Lapchick moderated a question-and-answer session regarding the importance of diversity in sports media, which included Brennan, Crowther, Browne and Rojas.
Browne, vice president of women’s basketball championships for the NCAA and a former student-athlete, said the NCAA has clear concerns about student models and that now is the time to be open about that.
“(There are) 460,000 student athletes,” Browne said. “Most of them are doing it right, but we have a small subject that is not doing well. I’m concerned, I think it’s a healthy dialogue, a healthy change to go through. But I don’t want to see wholesale challenges to the model.”
Brennan, a sports columnist at USA Today, stressed the importance of covering women’s sports in addition to men’s sports.

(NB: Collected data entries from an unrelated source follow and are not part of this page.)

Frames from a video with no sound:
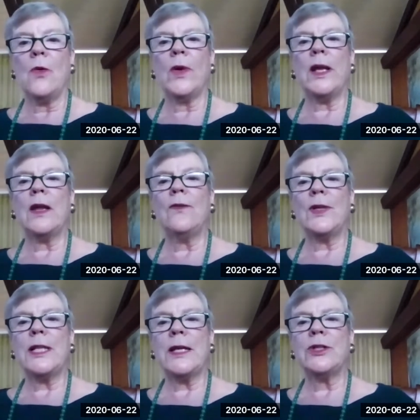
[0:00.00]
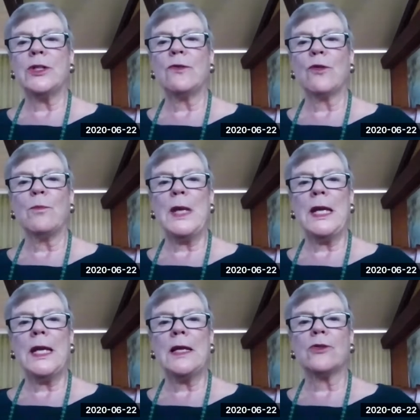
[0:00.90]
when invitations for
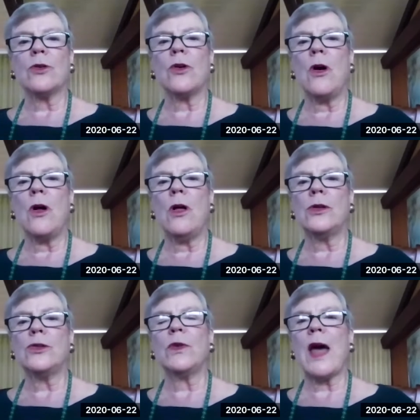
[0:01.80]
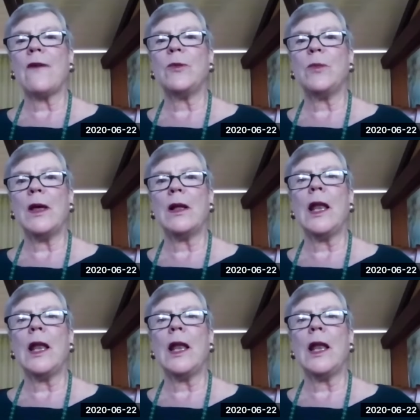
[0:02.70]
meetings or calls would have to be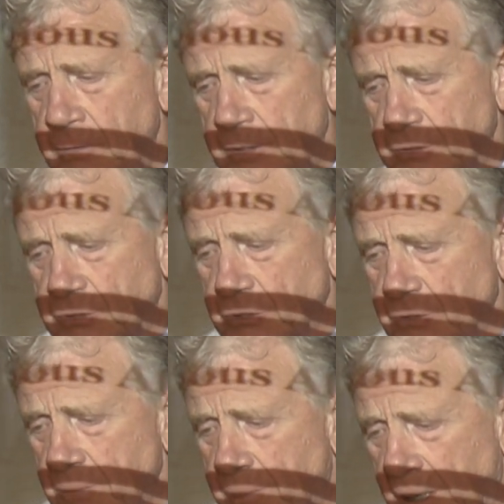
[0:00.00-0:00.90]
the
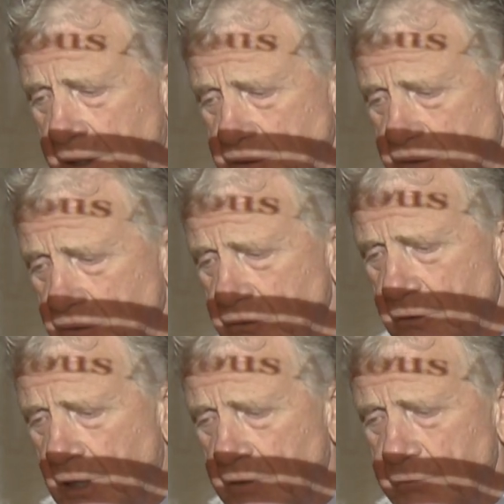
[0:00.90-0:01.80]
assistant
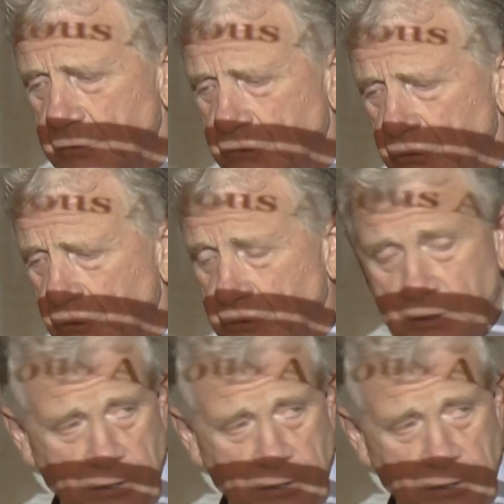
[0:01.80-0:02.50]
pastor of the church thatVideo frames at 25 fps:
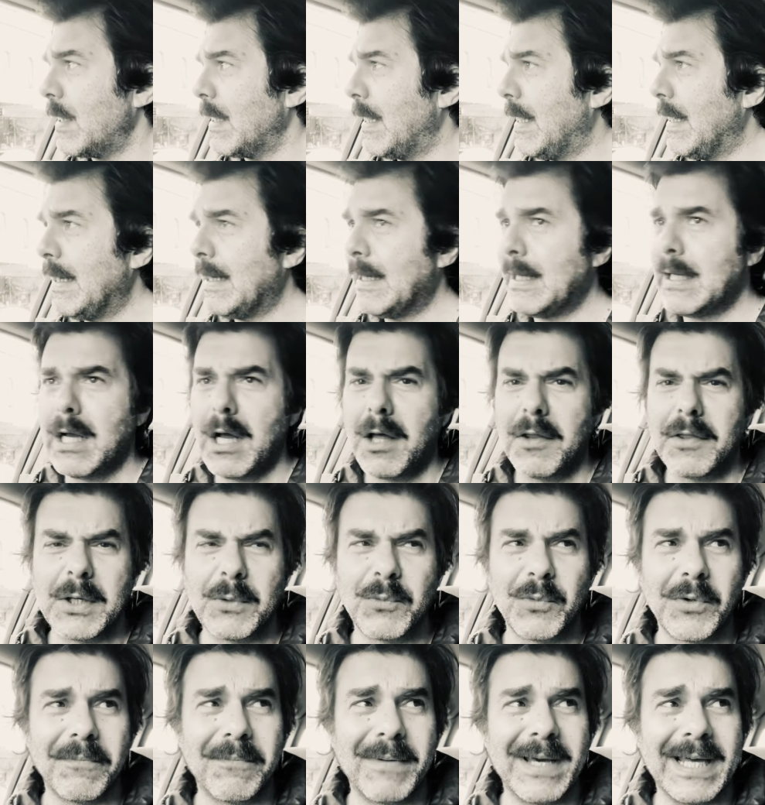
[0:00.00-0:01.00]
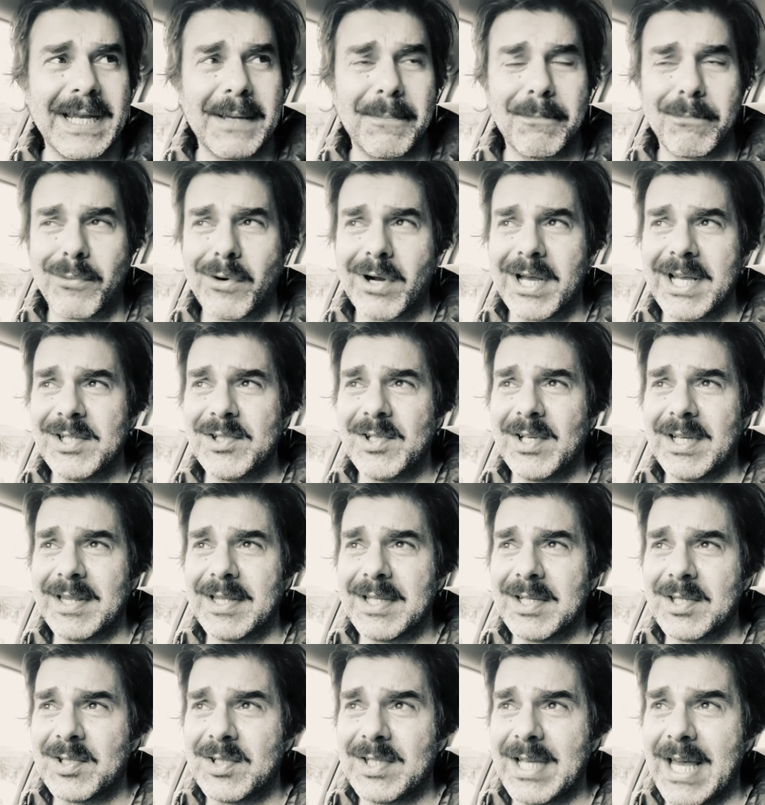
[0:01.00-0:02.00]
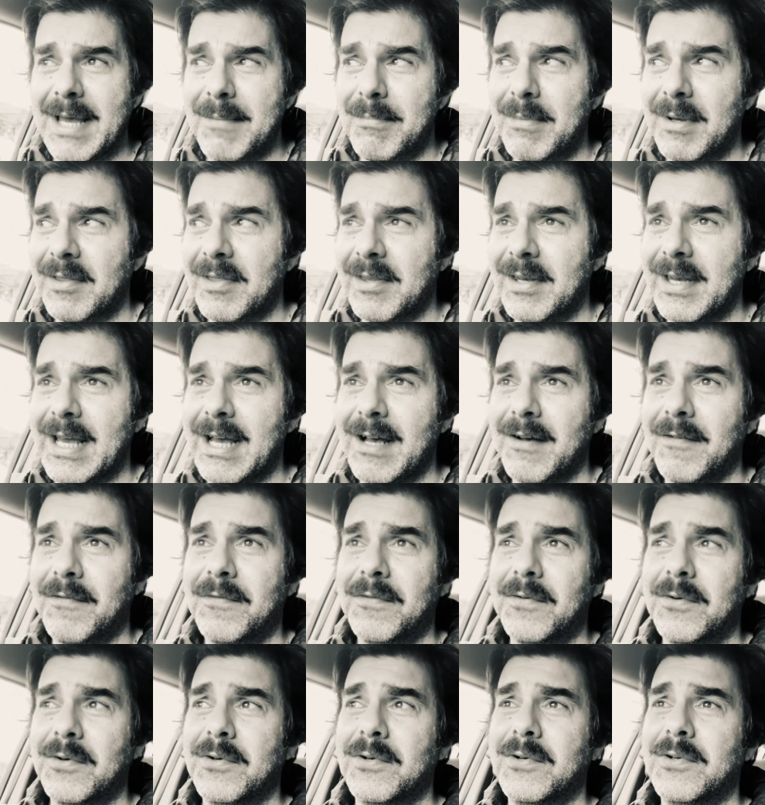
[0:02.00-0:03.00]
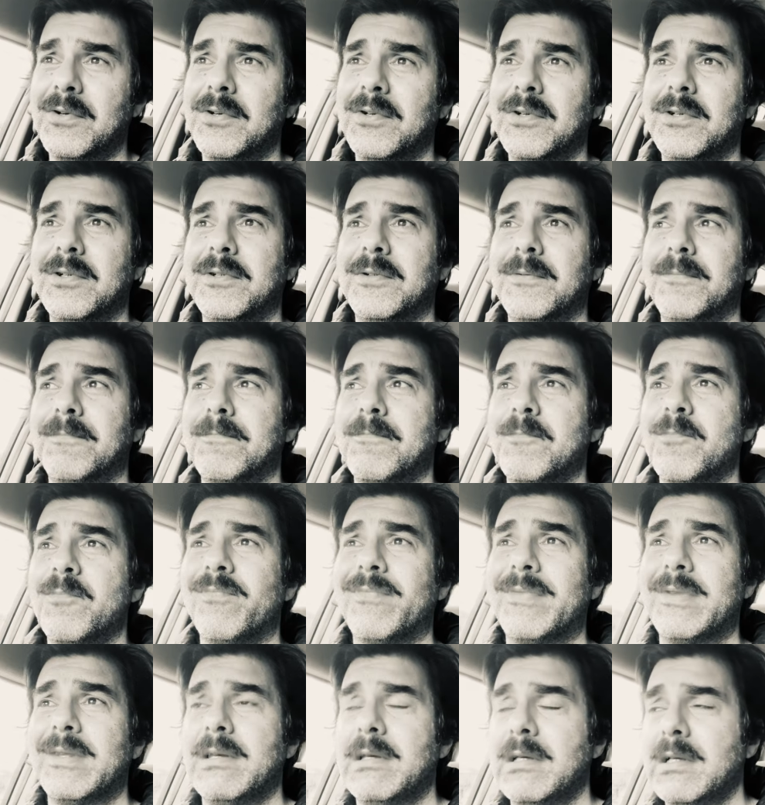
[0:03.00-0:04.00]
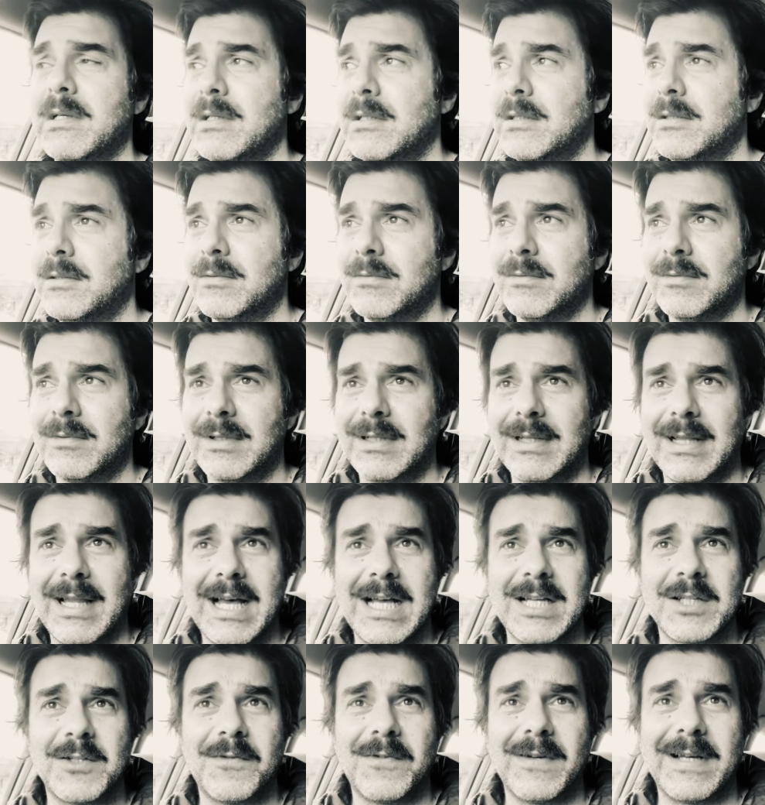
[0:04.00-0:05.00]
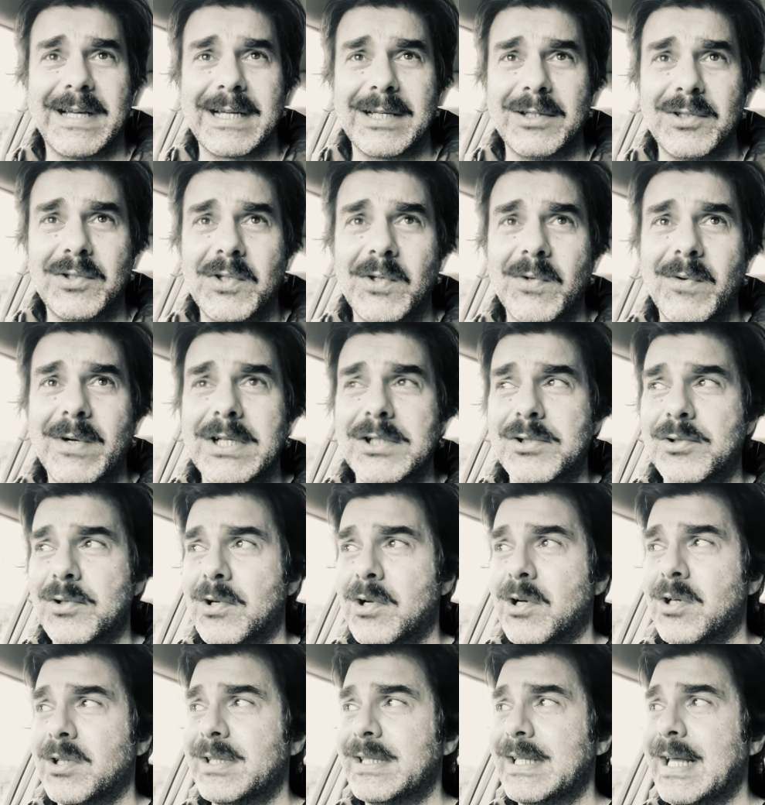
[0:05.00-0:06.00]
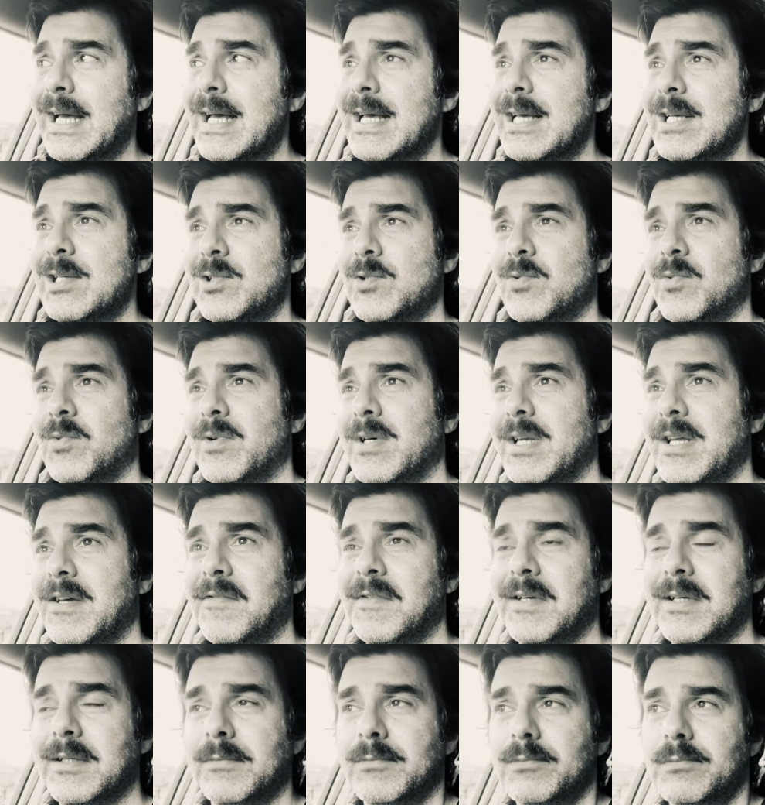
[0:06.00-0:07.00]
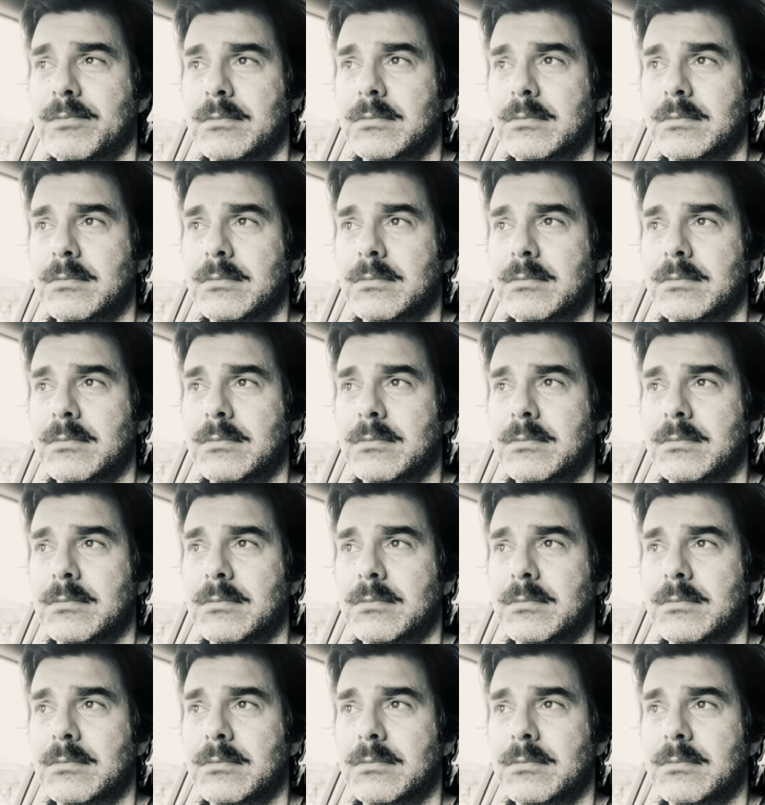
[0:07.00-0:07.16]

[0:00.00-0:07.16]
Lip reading: I think we've been embracing the Sabbath now for last fucking 200 odd days, whatever.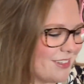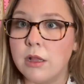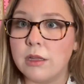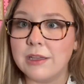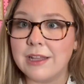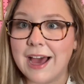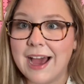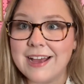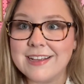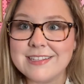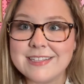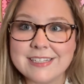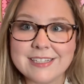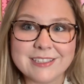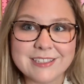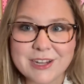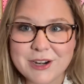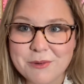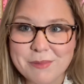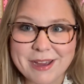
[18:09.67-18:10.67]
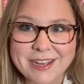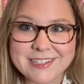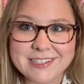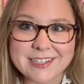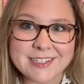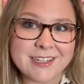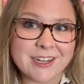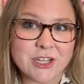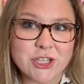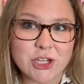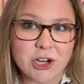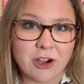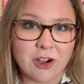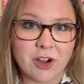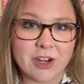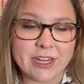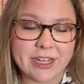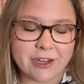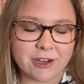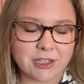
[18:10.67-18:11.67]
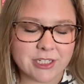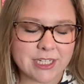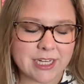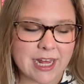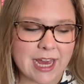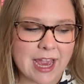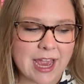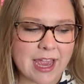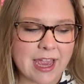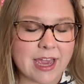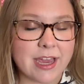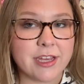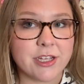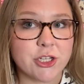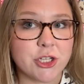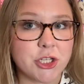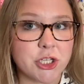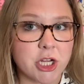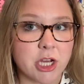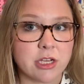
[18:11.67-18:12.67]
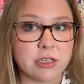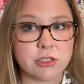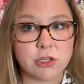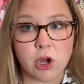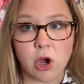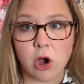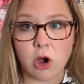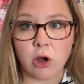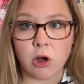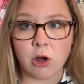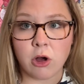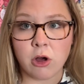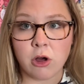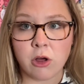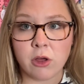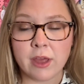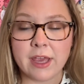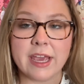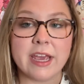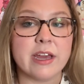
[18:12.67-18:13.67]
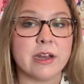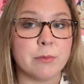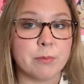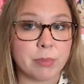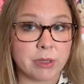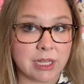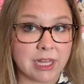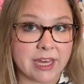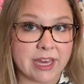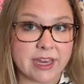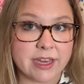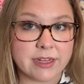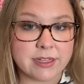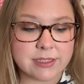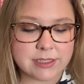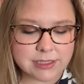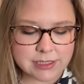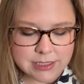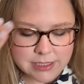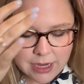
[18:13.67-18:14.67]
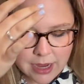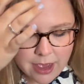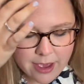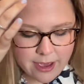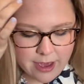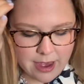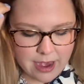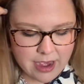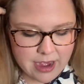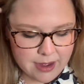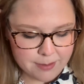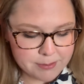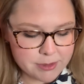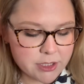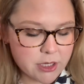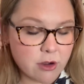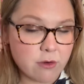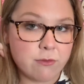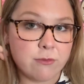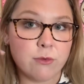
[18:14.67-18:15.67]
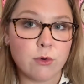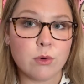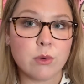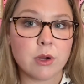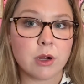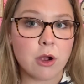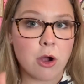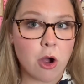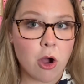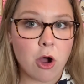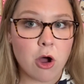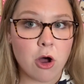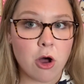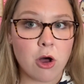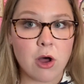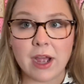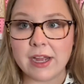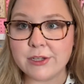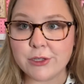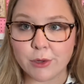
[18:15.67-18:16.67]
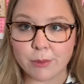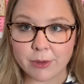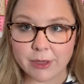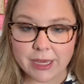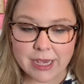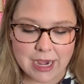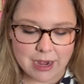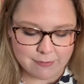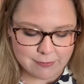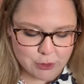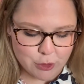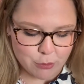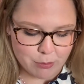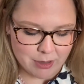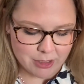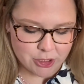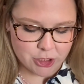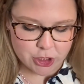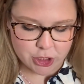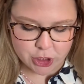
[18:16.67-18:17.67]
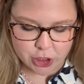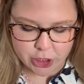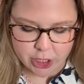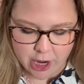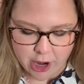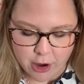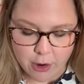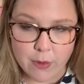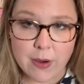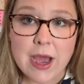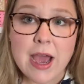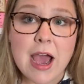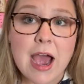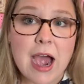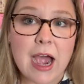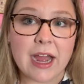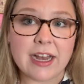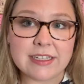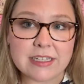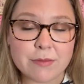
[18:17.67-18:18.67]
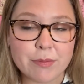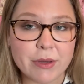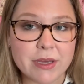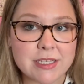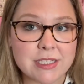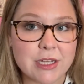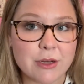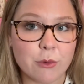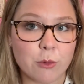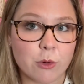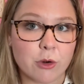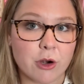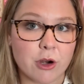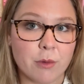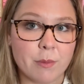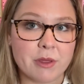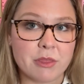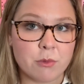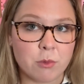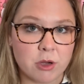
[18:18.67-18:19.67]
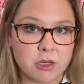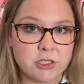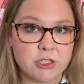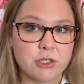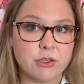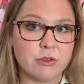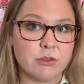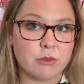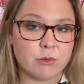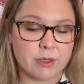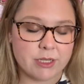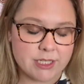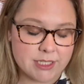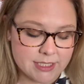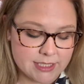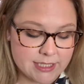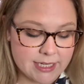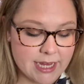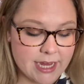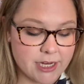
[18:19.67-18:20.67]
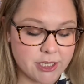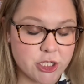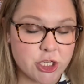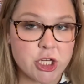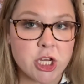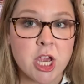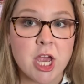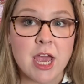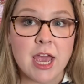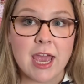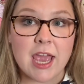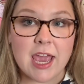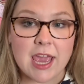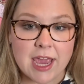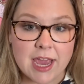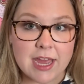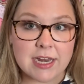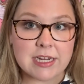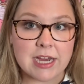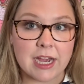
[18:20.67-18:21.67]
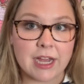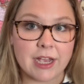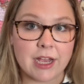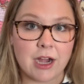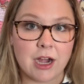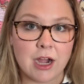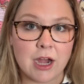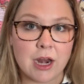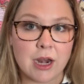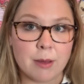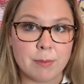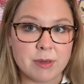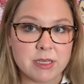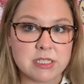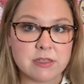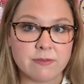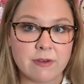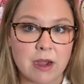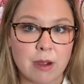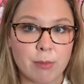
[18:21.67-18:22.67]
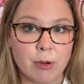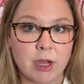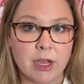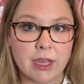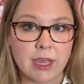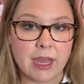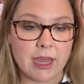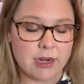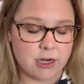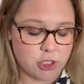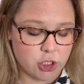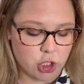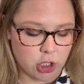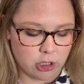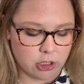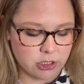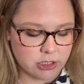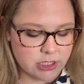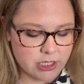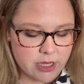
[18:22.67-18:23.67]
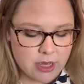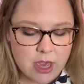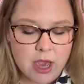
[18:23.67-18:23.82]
Last little bit to touch on here today is just haul and plans. So for haul, I don't really have too much to show. I did place an order with 123 Stitch, and I got a piece of fabric and a chart.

“If your sports editor is saying, ‘Well, we’ll cover the men’s and then go home.’ … I think it’s perfectly fine to go into the office and say, ‘Well why aren’t we covering the women?” Brennan said. “My feelings is that you can’t shy away from that … not to promote women, but to promote the coverage of women – very different.”
Rojas, the sports editor of the Miami Herald and the diversity chair for the Associated Press Sports Editors, said that principle of opportunity for women extends to both athletes and media members. APSE received a D+ overall in a racial and gender report card for 2013.
“It’s not easy,” he said. “It’s not for a lack of trying. There are a lot of reasons why we’re failing.”
But he hopes reform is on the way, and it seems to be.
Crowther, the director of remote operations/production planning for the Golf Channel, said of 700 candidates vying for 15 spots, she hired mostly women. One man works for her.
Browne said she, too, sees a difference.
“I realized early being the only (woman of color), I would go into many meetings and feel like my opinion wasn’t important,” she said. “I would tell my dad, and he said, ‘You know what, Anucha? We used to not be here at all. Be proud of it, and wear it proudly.’ ”
Browne urged women in the audience to be pushy, to stand up for what they believe in, and to continue to fight for the perfect reality one day.
“Utopia for me would not be continued to be defined as a woman of color or a woman in the industry,” she said.
“A day where we are simply equals would be utopia for all of us.”